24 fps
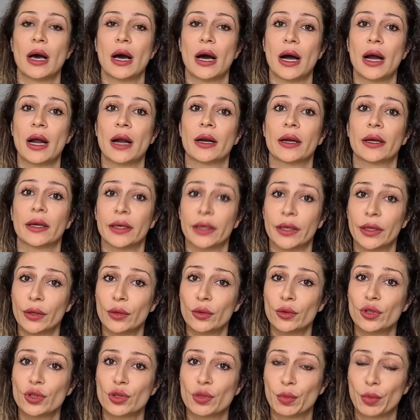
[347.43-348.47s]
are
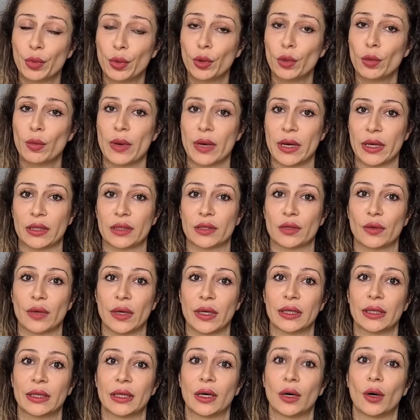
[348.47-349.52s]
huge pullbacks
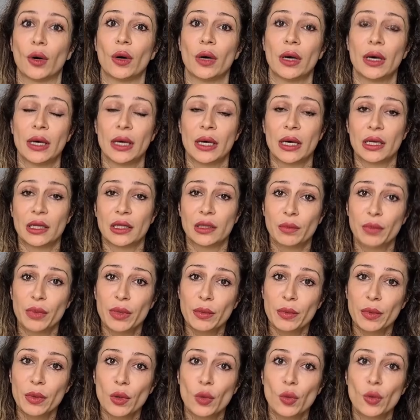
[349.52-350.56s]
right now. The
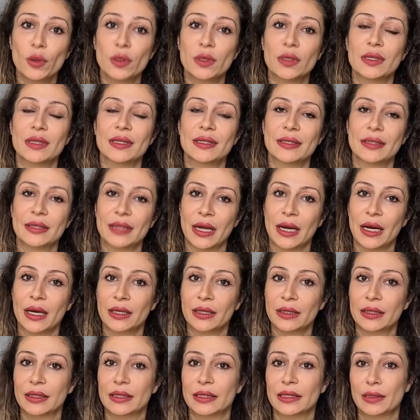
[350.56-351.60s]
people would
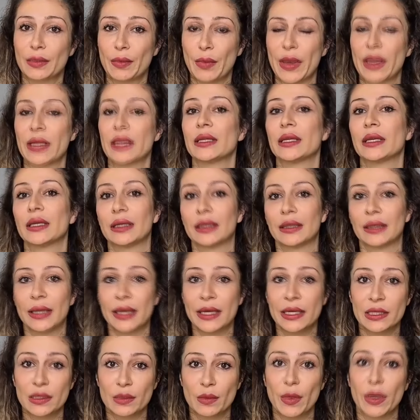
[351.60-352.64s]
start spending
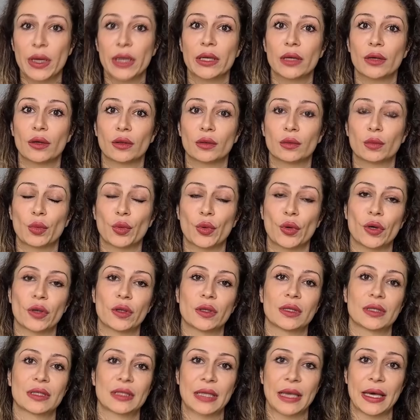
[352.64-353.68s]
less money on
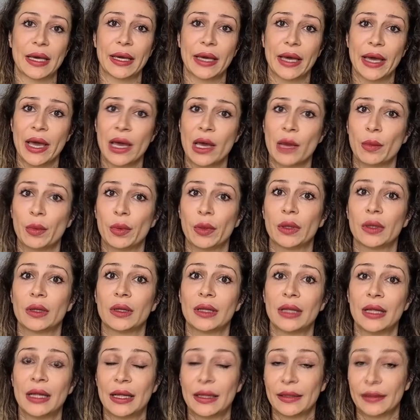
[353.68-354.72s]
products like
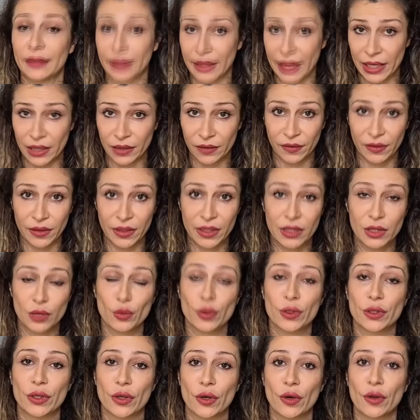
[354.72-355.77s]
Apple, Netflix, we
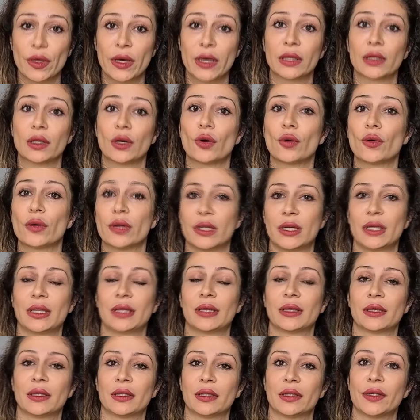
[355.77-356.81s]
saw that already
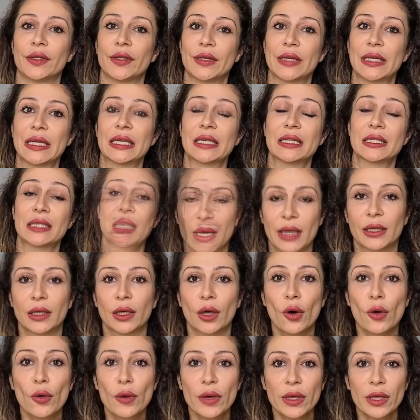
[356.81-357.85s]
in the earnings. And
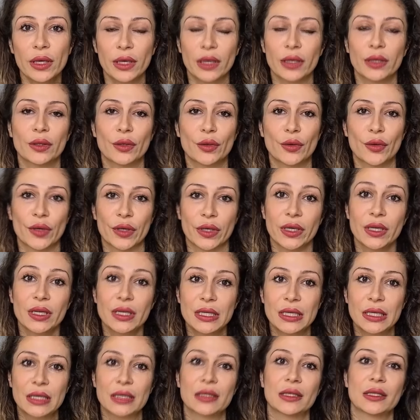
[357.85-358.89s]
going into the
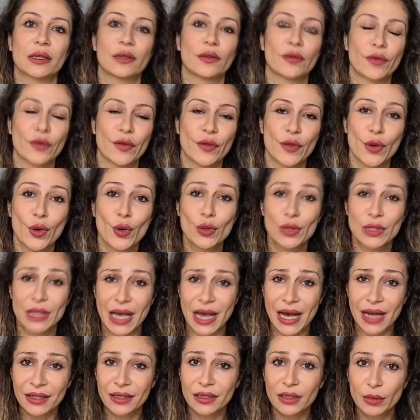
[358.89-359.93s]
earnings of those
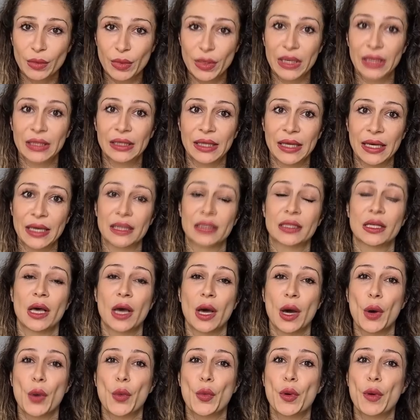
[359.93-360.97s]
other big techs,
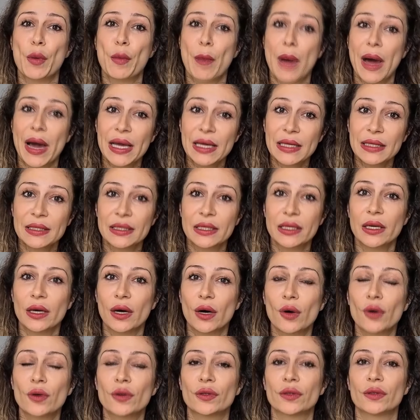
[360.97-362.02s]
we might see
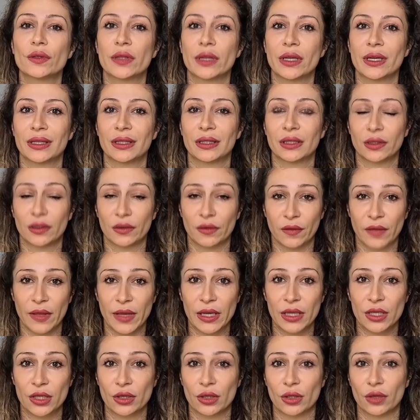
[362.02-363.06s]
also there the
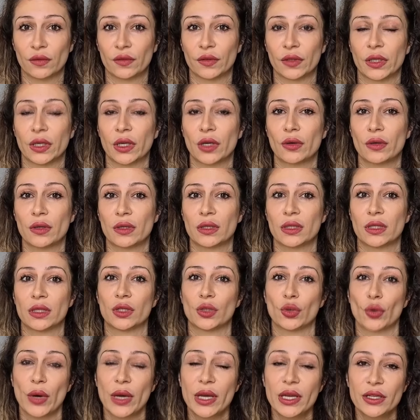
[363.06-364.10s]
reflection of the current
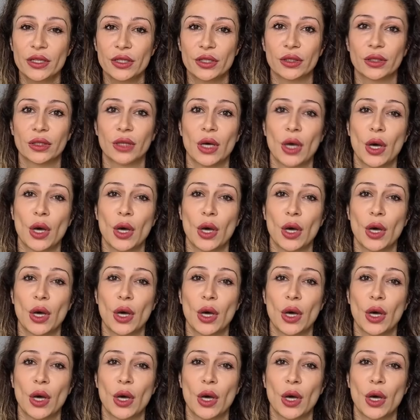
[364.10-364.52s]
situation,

------------------------------

Problem details → Copy the listing over exactly, skipping the pictures it holds.

Answer box →
24 fps
[347.43-348.47s]
are
[348.47-349.52s]
huge pullbacks
[349.52-350.56s]
right now. The
[350.56-351.60s]
people would
[351.60-352.64s]
start spending
[352.64-353.68s]
less money on
[353.68-354.72s]
products like
[354.72-355.77s]
Apple, Netflix, we
[355.77-356.81s]
saw that already
[356.81-357.85s]
in the earnings. And
[357.85-358.89s]
going into the
[358.89-359.93s]
earnings of those
[359.93-360.97s]
other big techs,
[360.97-362.02s]
we might see
[362.02-363.06s]
also there the
[363.06-364.10s]
reflection of the current
[364.10-364.52s]
situation,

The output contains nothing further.